# Technical Document Extraction: Performance Comparison of Search Strategies
## 1. Document Metadata
* **Title:** Comparing Beam Search and Best-of-N with Unsupervised Difficulty Bins
* **Chart Type:** Grouped Bar Chart (Overlaid/Stacked style)
* **Language:** English (100%)
## 2. Component Isolation
### Header
* **Main Title:** "Comparing Beam Search and Best-of-N with Unsupervised Difficulty Bins"
### Main Chart Area
* **Y-Axis Label:** MATH Test Accuracy (%)
* **Y-Axis Scale:** 0 to 80, with major gridlines every 10 units (0, 10, 20, 30, 40, 50, 60, 70, 80).
* **X-Axis Label:** Test Questions Binned with Unsupervised Difficulty Bins
* **X-Axis Categories:** 5 distinct difficulty bins labeled 1, 2, 3, 4, and 5.
* **Sub-categories:** Within each difficulty bin, there are 4 distinct bars representing different model configurations or iterations.
### Legend [Top Right Placement]
* **Blue (Semi-transparent):** Beam Search
* **Orange (Semi-transparent):** Best-of-N Weighted
* **Green (Semi-transparent):** Majority
## 3. Trend Verification and Data Extraction
### Overall Visual Trends
1. **Difficulty Correlation:** There is a sharp, consistent downward trend in accuracy across all methods as the difficulty bin increases from 1 to 5.
2. **Method Performance:** In almost all bins, "Beam Search" (Blue) tends to reach the highest accuracy peaks, followed by "Best-of-N Weighted" (Orange), with "Majority" (Green) generally forming the baseline performance.
3. **Intra-Bin Trend:** Within each difficulty bin, accuracy generally increases across the four bars from left to right, suggesting a progression in model scale or compute.
### Data Table Reconstruction (Estimated Values)
The following table represents the approximate percentage values extracted from the visual height of the bars.
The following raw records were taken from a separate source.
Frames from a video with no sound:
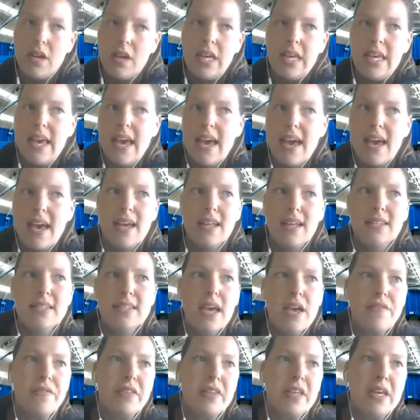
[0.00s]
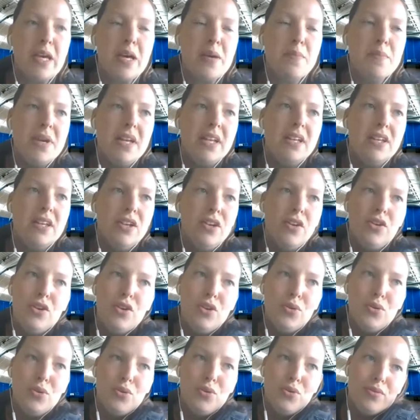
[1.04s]
Yeah, definitely. I mean, you
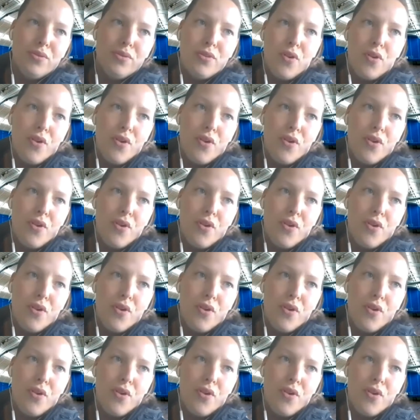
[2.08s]
know,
Each difficulty bin contains 4 bars (ordered left to right).
| Difficulty Bin | Method | Bar 1 (%) | Bar 2 (%) | Bar 3 (%) | Bar 4 (%) |
| :--- | :--- | :--- | :--- | :--- | :--- |
| **1 (Easiest)** | Beam Search (Blue) | ~71 | ~78 | ~76 | ~78 |
| | Best-of-N (Orange) | ~62 | ~75 | ~78 | ~79 |
| | Majority (Green) | ~44 | ~69 | ~76 | ~78 |
| **2** | Beam Search (Blue) | ~32 | ~50 | ~53 | ~54 |
| | Best-of-N (Orange) | ~27 | ~43 | ~53 | ~56 |
| | Majority (Green) | ~16 | ~29 | ~40 | ~42 |
| **3** | Beam Search (Blue) | ~20 | ~26 | ~26 | ~26 |
| | Best-of-N (Orange) | ~8 | ~15 | ~21 | ~28 |
| | Majority (Green) | ~5 | ~8 | ~11 | ~12 |
| **4** | Beam Search (Blue) | ~12 | ~12 | ~12 | ~21 |
| | Best-of-N (Orange) | ~5 | ~9 | ~13 | ~17 |
| | Majority (Green) | ~3 | ~5 | ~8 | ~9 |
| **5 (Hardest)** | Beam Search (Blue) | ~1 | ~4 | ~4 | ~7 |
| | Best-of-N (Orange) | ~1.5 | ~3 | ~3.5 | ~4 |
| | Majority (Green) | ~0.5 | ~1 | ~2 | ~2 |
## 4. Detailed Observations
* **Bin 1 Performance:** The models perform exceptionally well on the easiest questions, with all methods converging near 80% accuracy by the fourth bar.
* **Bin 5 Performance:** Performance is near zero for the hardest questions, with even the best method (Beam Search) struggling to exceed 5-7% accuracy.
* **Method Overlap:** The bars are semi-transparent. Where colors overlap (e.g., Green inside Orange inside Blue), it indicates that the "Majority" baseline is a subset of the performance achieved by "Best-of-N," which is often a subset of "Beam Search."
* **Beam Search Advantage:** The blue bars (Beam Search) are consistently the tallest across the mid-to-high difficulty bins (Bins 2, 3, and 4), indicating it is the most robust search strategy for this MATH test dataset.